Вместе с Липкиным в Горячинске, где «вилась тесемочка на таежной тропе», я, уже совершенно не рисковая, сидела у костра на островке, угощалась омулем на рожне и обозревала блистающие омулевой чешуйкой байкальские воды, в которых из-за химических сбросов почти вывелся омуль и за которыми недалеко «вы подумайте только — Китай!». Рискнула я пойти и на незабываемое, как оказалось, представление театральной труппы русского драматического театра, приехавшего из Улан-Удэ. В санатории лечились горячими водами люди разных болезней, профессий и физиономий, монголовидных и славянских, — начальствено-конторских, рабоче-крестьянских и в минимуме врачебно-педогогических. Довольно вместительный кинозал был переполнен. Давали пьесу не запомнившегося тоговременного драматурга.

В начале первого акта на сцене, не произнеся ни звука, минуты две провела актриса средних лет, из реплик же других актеров сразу проистекло: это брошенная жена. Далее брошенная исчезла, но два долгих акта были посвящены ей. Бросившего и ушедшего к молодой таскали во все заводские инстанции — в партком, в местком, в дирекцию, где бросившего передовика прорабатывали-распекали, уговаривали-увещевали, грозили-журили, доказывали, что лучшей жены, чем брошенная, нет в природе. В те же заводские кабинеты тягали и молодую любовницу бросившего, ее еще пуще пропесочивали, грозили-стыдили, изобличали, доказывая, что со старой женой передовику производства будет лучше работаться, чем с ней, молодой, в химической завивке и с маникюром. Кончилось тем, что проработанные и пропесоченные осознали, и молодая махала платочком во след любимому, возвращающемуся к брошенной.

Когда опустили занавес, на авансцену вышла вся труппа.
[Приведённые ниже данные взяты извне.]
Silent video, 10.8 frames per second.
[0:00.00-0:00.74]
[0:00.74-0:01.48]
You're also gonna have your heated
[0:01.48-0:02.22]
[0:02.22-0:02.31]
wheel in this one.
Последней появилась актриса, молчаливо две минуты сыгравшая брошенную. Зал взорвался аплодисментами. Потерпевшей, но победившей достались все собранные в тайге букеты из уже известных мне жарков и багульника и из других цветиков местного значения. Как я ни потешалась над реакцией простодушного зала, мне было грустно: бедные люди — эти горячинские зрители. Так вот я — нечто среднее между ними, кто трижды вызывал актрису без роли, и взыскательными столичными театралами.
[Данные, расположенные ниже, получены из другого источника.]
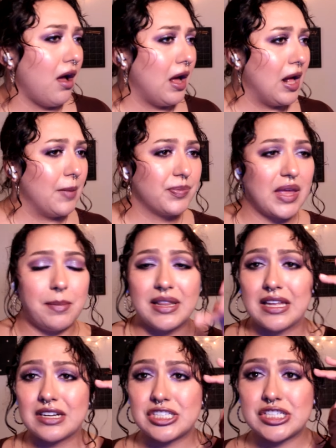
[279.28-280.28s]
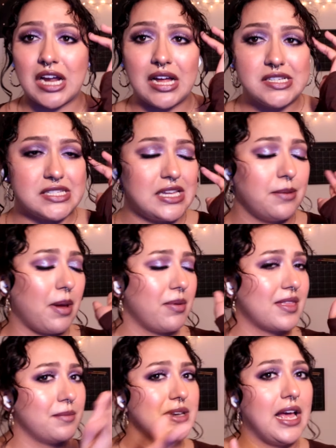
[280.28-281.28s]
um give me a little Shanti,
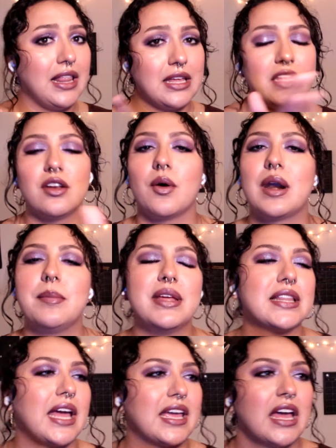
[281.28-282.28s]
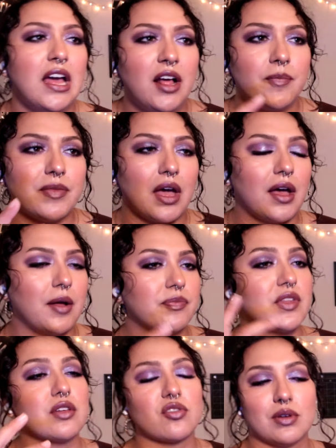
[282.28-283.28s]
maybe some Nelly, you know what I mean, like
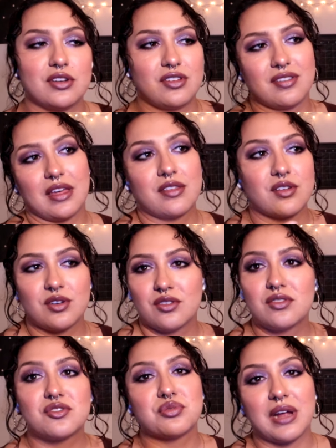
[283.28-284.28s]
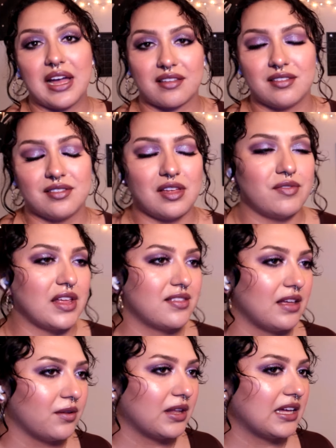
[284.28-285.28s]
um, they sort of just like certain tracks and stuff that
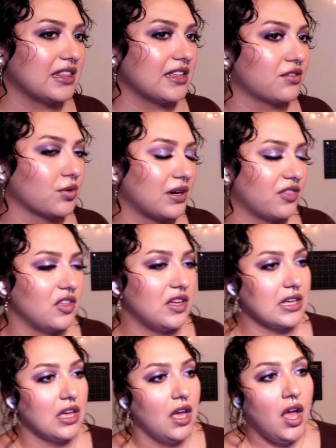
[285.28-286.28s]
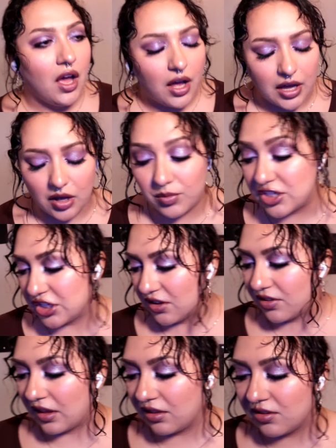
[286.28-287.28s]
sound like this sort of thing, um, which is
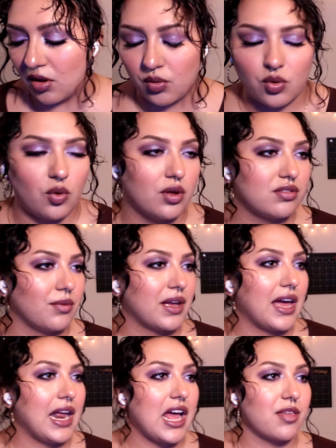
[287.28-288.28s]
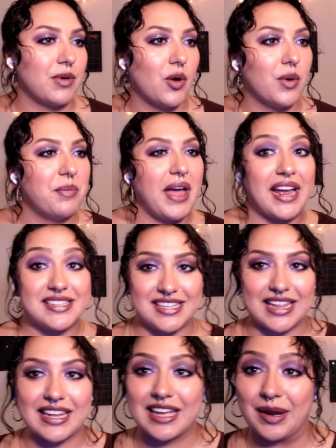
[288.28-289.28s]
just like so cool. So it kind of has me going back to
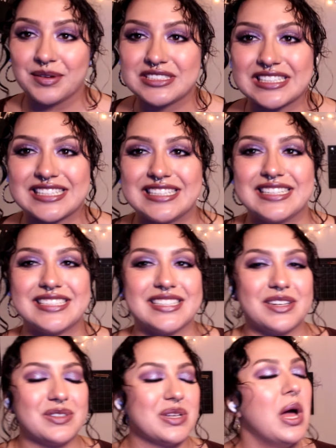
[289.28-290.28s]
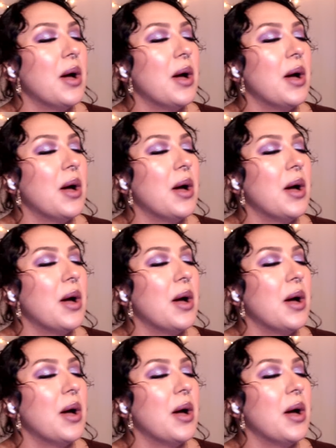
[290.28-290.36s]
that. Like I was listening to those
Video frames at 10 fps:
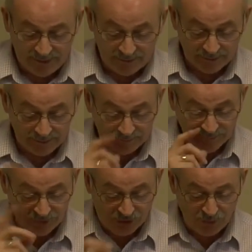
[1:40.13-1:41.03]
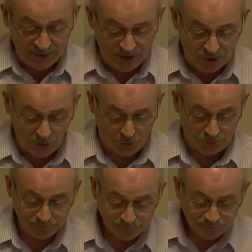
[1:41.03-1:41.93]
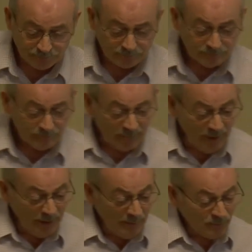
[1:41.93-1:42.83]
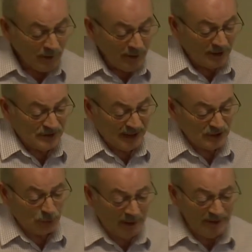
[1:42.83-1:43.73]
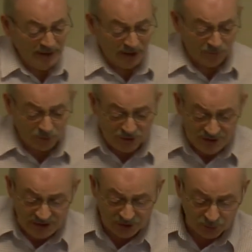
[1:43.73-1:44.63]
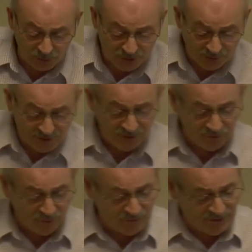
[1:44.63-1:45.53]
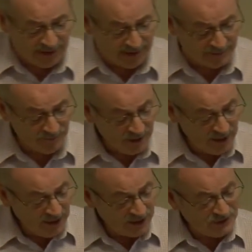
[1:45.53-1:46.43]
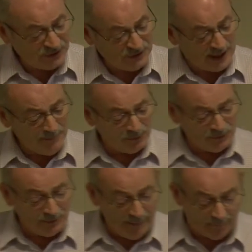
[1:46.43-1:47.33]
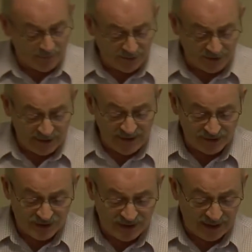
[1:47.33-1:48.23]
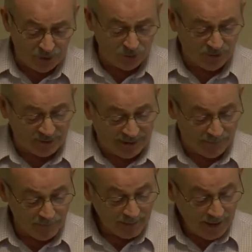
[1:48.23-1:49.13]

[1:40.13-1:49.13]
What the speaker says: here? Verse 22. It says, when therefore Jesus was risen from the dead, his disciples remembered that he had said unto them,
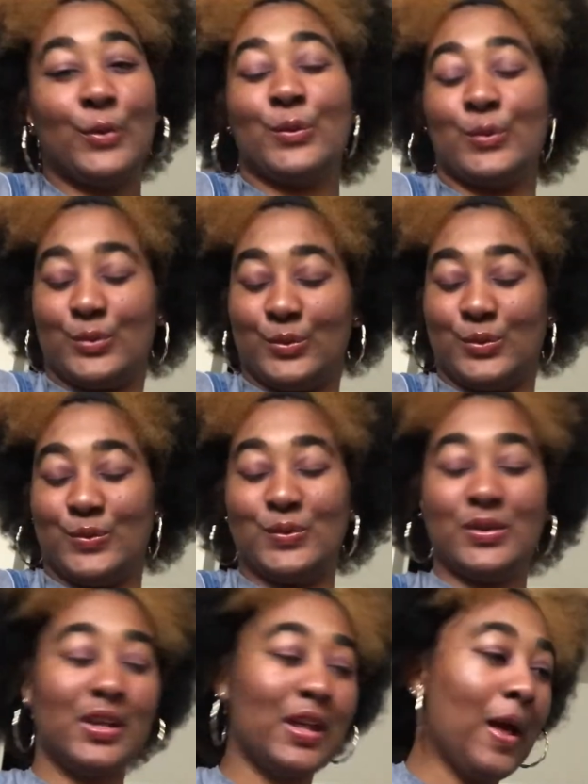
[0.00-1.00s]
Oh,
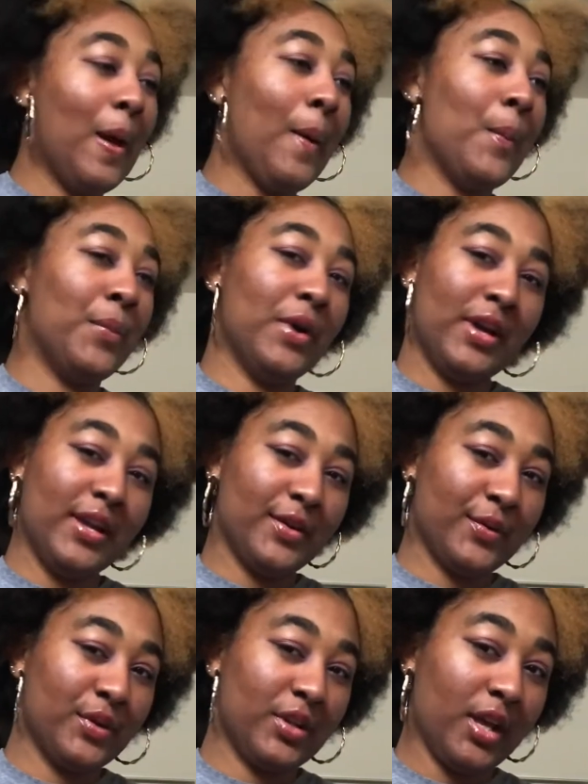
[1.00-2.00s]
but
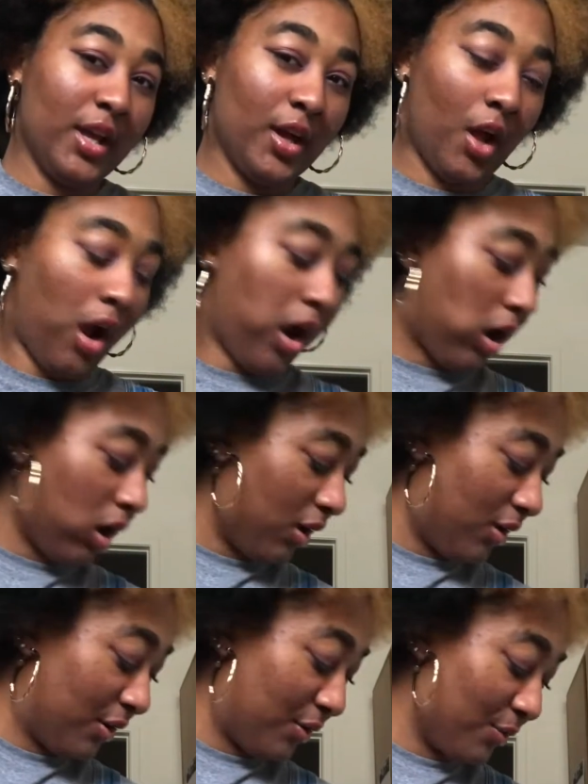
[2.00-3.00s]
yeah,
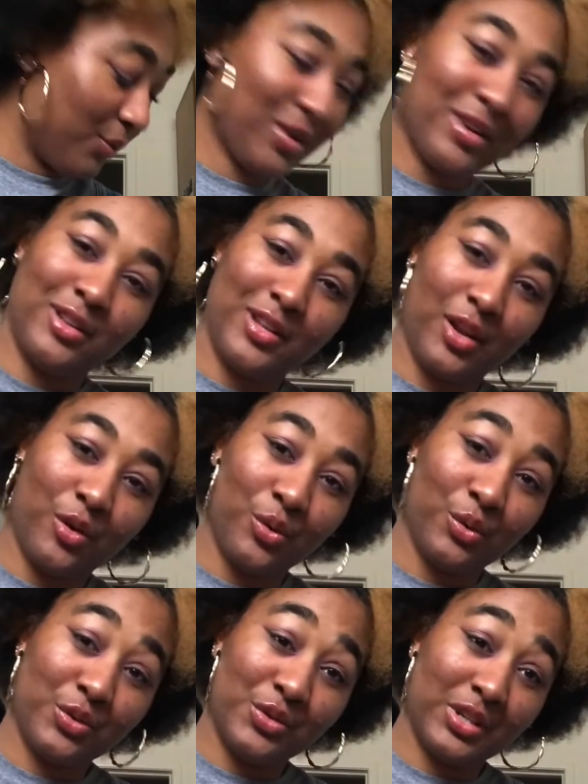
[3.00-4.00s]
we're gonna look at old
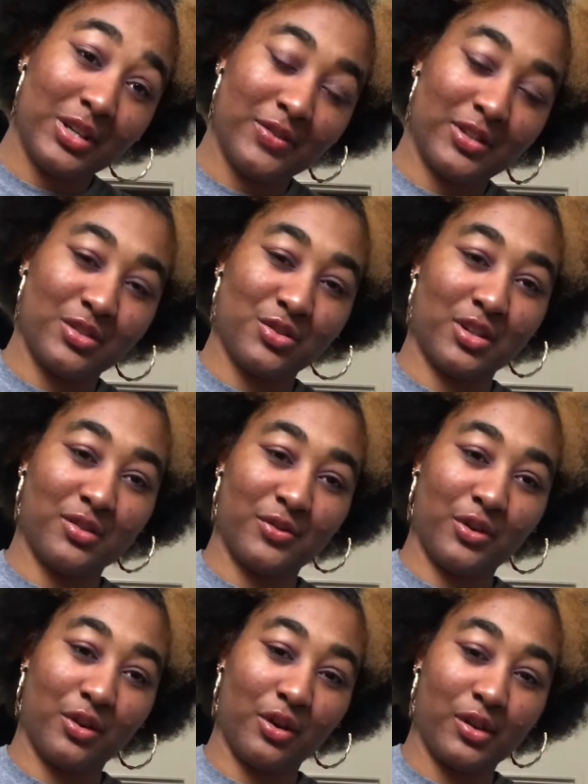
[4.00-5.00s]
stuff and then try to
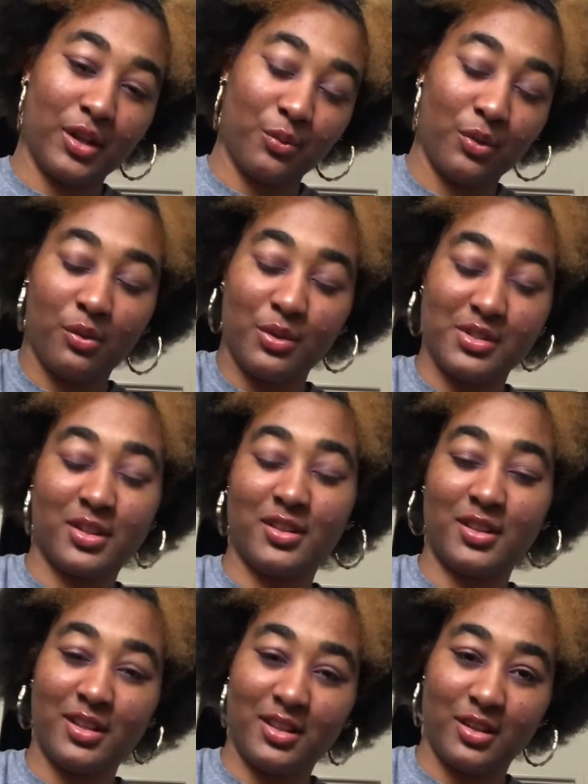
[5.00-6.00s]
figure out like what was I
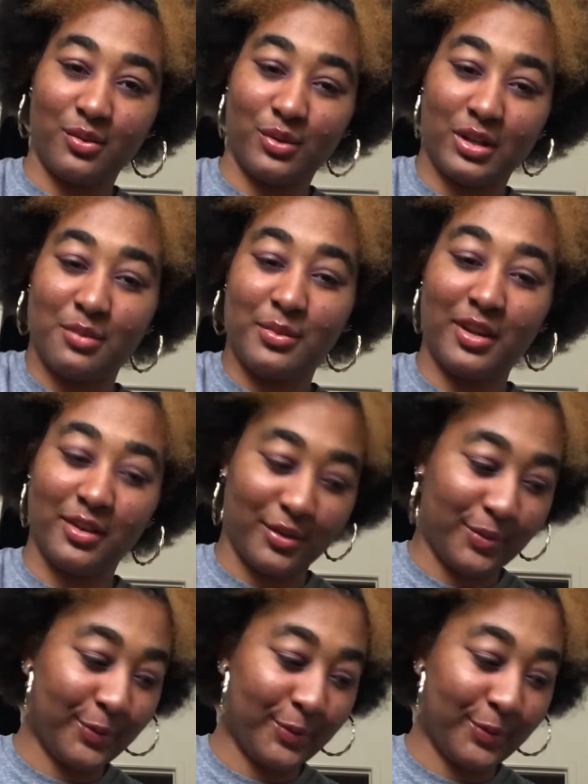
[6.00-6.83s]
thinking when I made it.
Вообще о театре я вспомнила не только в связи с шабрским балаганом и не потому, что живу в «Драматурге», где даже Эдуард Радзинский живет, а из-за предстоящей в Монтре встречи с Аллой Демидовой. В конце семидесятых она через ленинградскую театроведку Раису Беньяш пригласила нас с Липкиным на «Вишневый сад», где играла Раневскую, с тем чтобы после спектакля мы поехали к ней в гости — почаевничать. Но я не предупредила ее через Беньяш, что не могу сидеть в гуще, и, попав в середину переполненного шестого ряда, еле дождавшись антракта, сбежала. Липкин для приличия, как я его попросила, не остался, а сел со мной в такси. Впоследствии мы с Демидовой несколько раз виделись, она вроде бы благосклонно всякий раз принимала мои объяснения, но все равно артисты подобное вряд ли забывают, и приглашений от нее в театр или в гости больше не поступало. А если перед кем-нибудь мелко провинюсь, то всякий раз, встретившись с тем, пред которым мелко провинилась, начинаю занудно объясняться.